Stored items
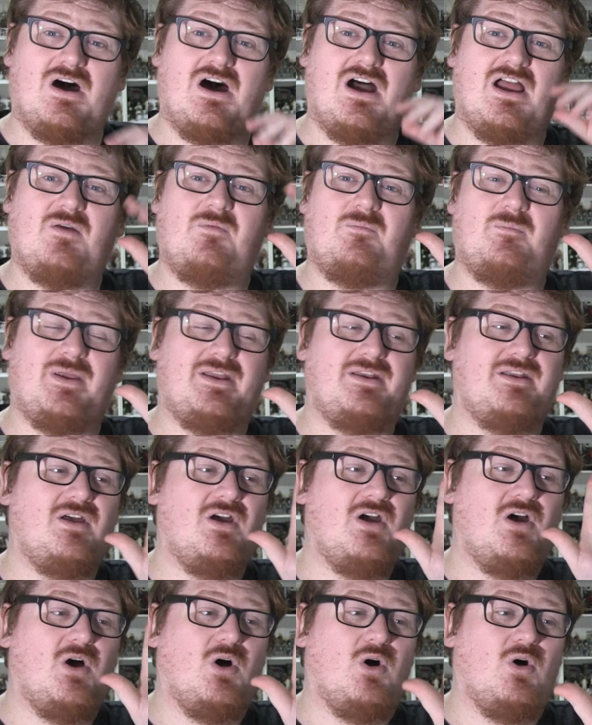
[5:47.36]
I've been
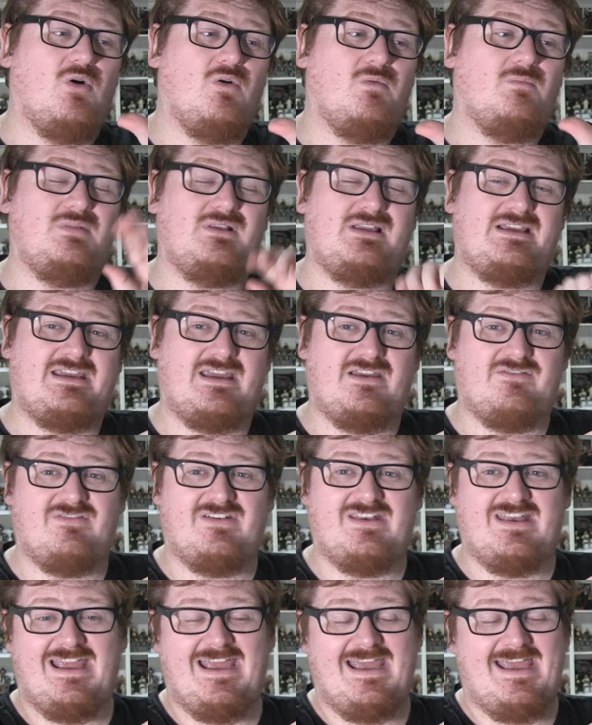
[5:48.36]
humbly
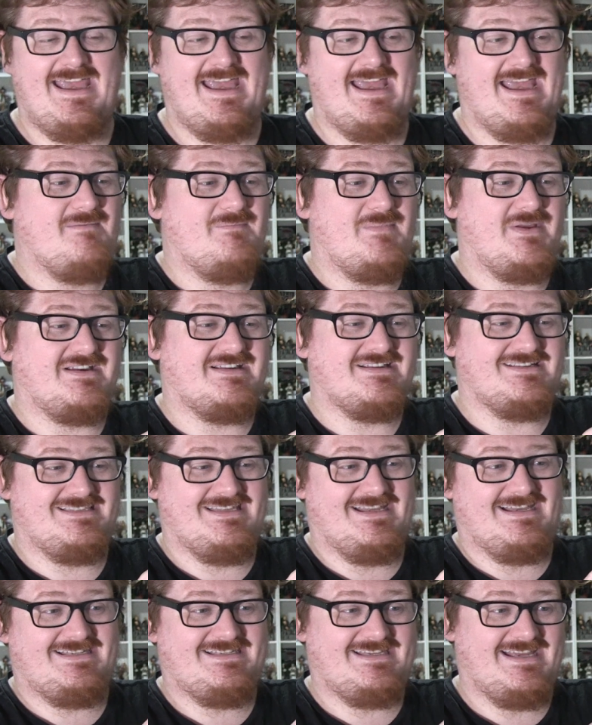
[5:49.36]
given here, because
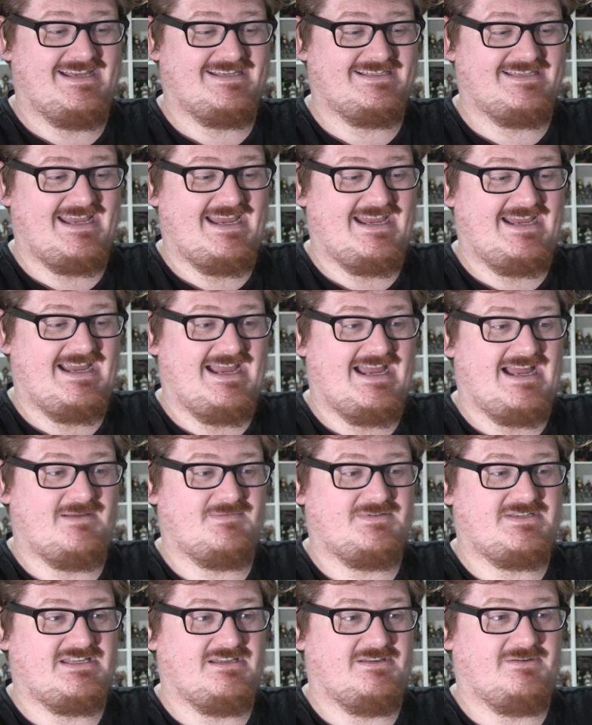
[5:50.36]
this is a
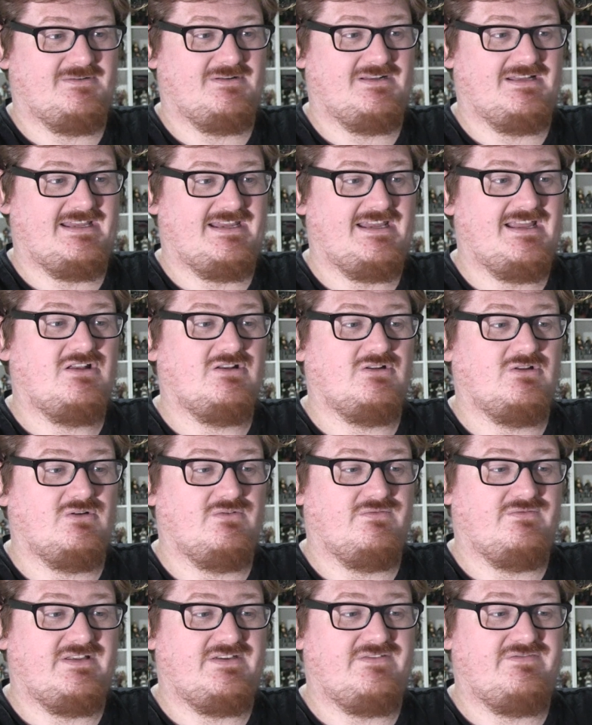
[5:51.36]
absolutely
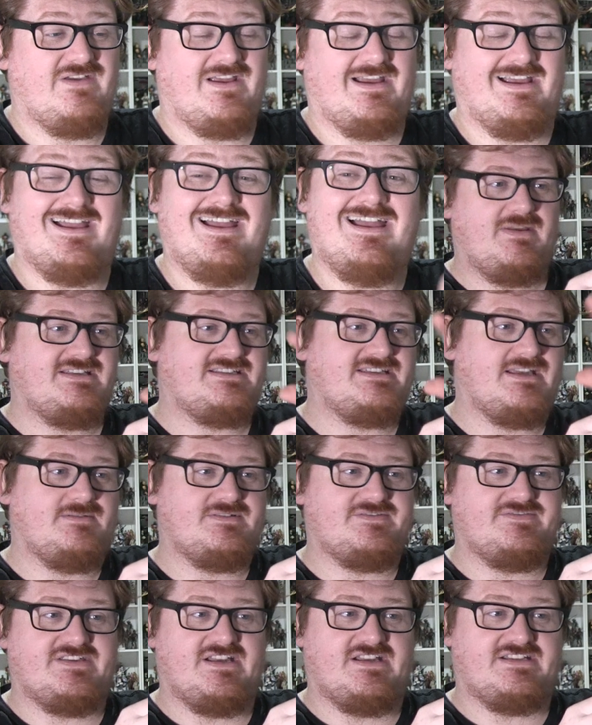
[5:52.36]
lovely figure. In
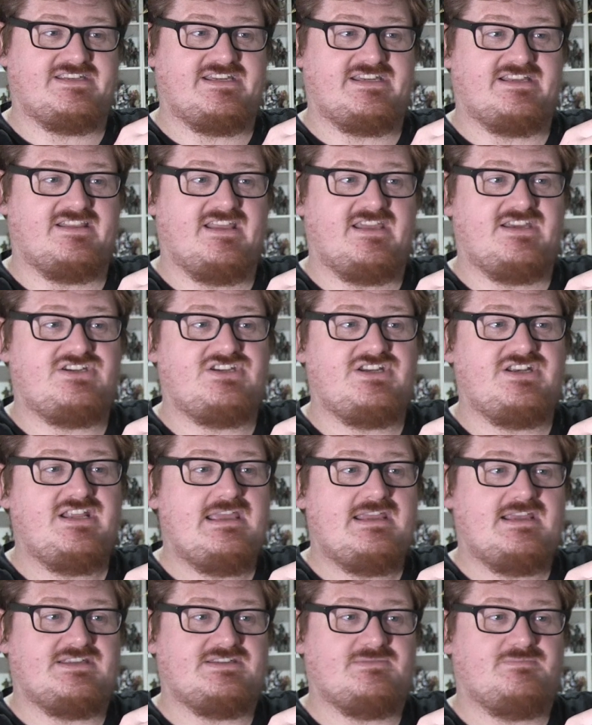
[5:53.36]
terms of his articulation,
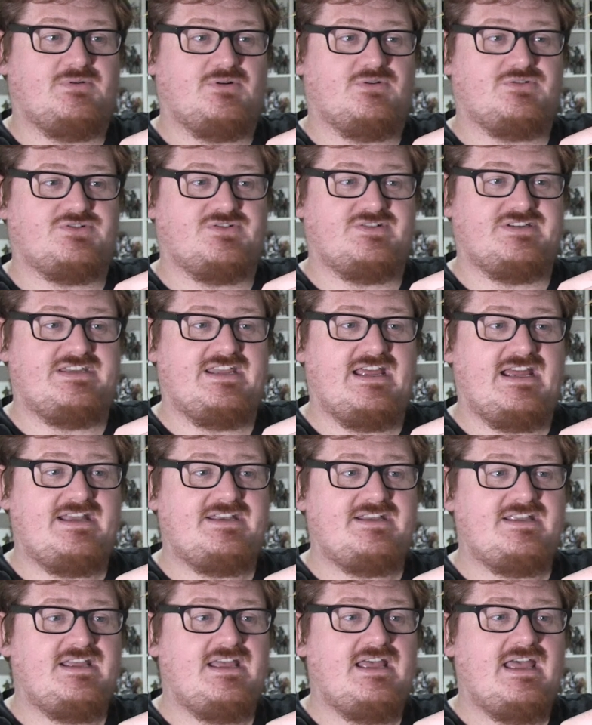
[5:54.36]
he has a ball jointed
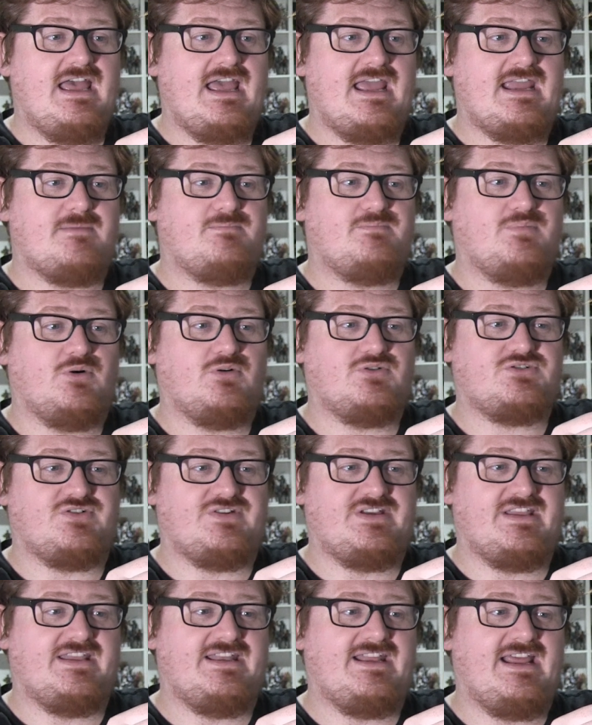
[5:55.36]
head, a ball
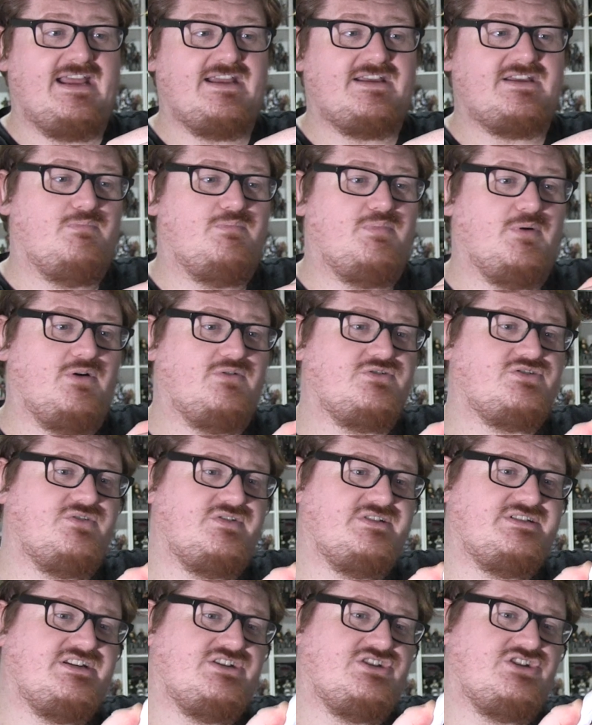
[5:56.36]
jointed neck, ball
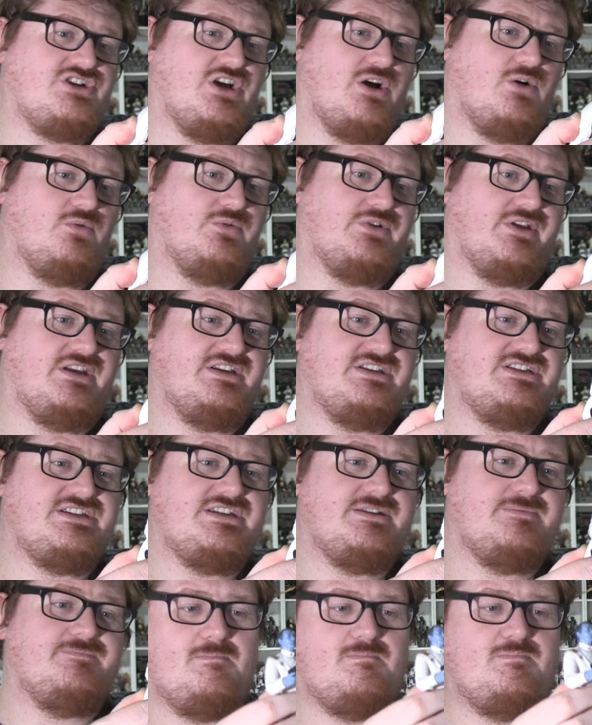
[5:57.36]
jointed
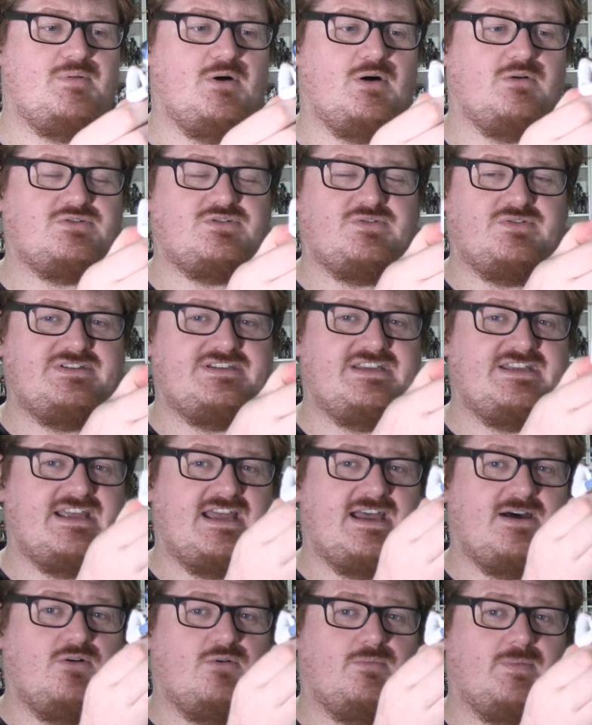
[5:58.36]
shoulders, ball jointed
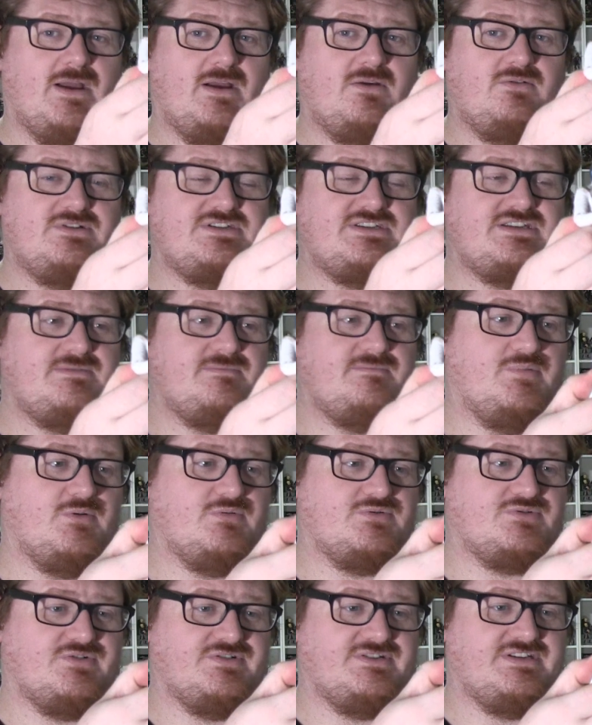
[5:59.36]
elbows,
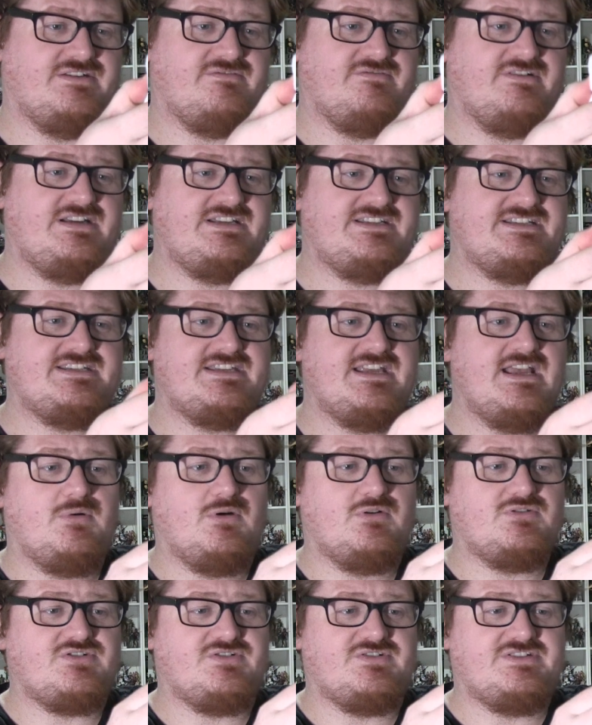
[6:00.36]
ball jointed wrists,
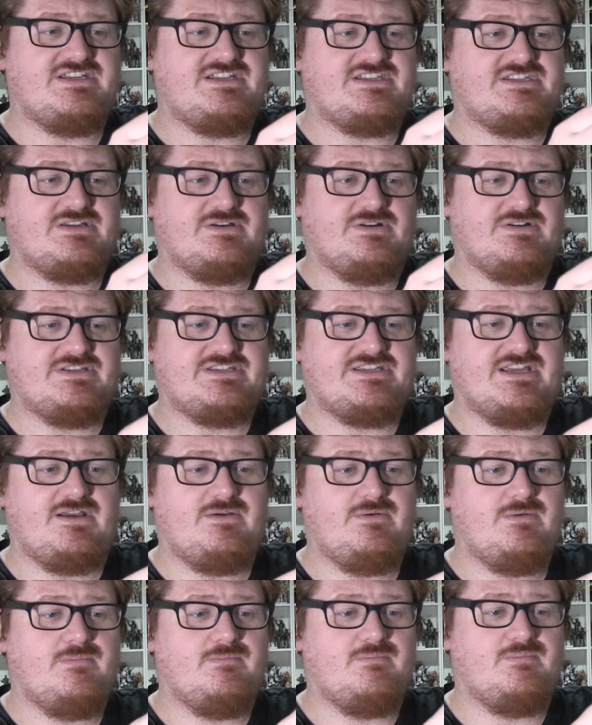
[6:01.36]
ball jointed
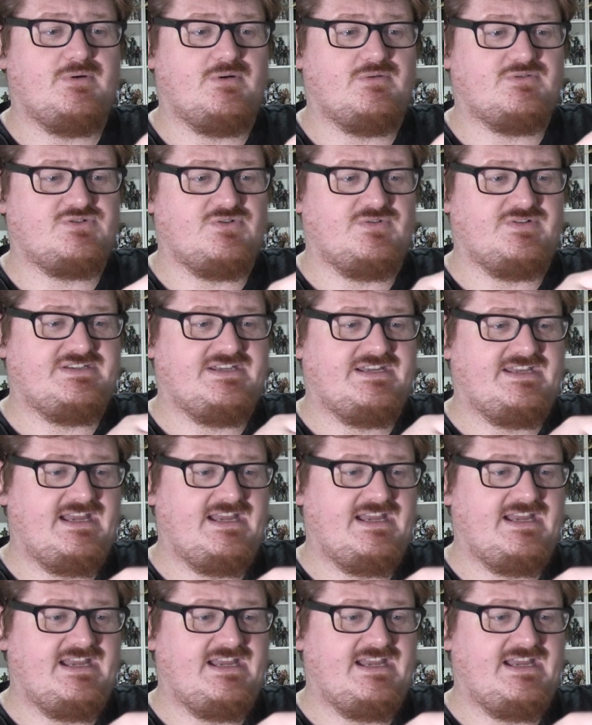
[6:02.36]
torso, ball jointed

**Your instructions**
What's needed is an exact retyping of the records, pictures excluded.

**Answer space**
[5:47.36]
I've been
[5:48.36]
humbly
[5:49.36]
given here, because
[5:50.36]
this is a
[5:51.36]
absolutely
[5:52.36]
lovely figure. In
[5:53.36]
terms of his articulation,
[5:54.36]
he has a ball jointed
[5:55.36]
head, a ball
[5:56.36]
jointed neck, ball
[5:57.36]
jointed
[5:58.36]
shoulders, ball jointed
[5:59.36]
elbows,
[6:00.36]
ball jointed wrists,
[6:01.36]
ball jointed
[6:02.36]
torso, ball jointed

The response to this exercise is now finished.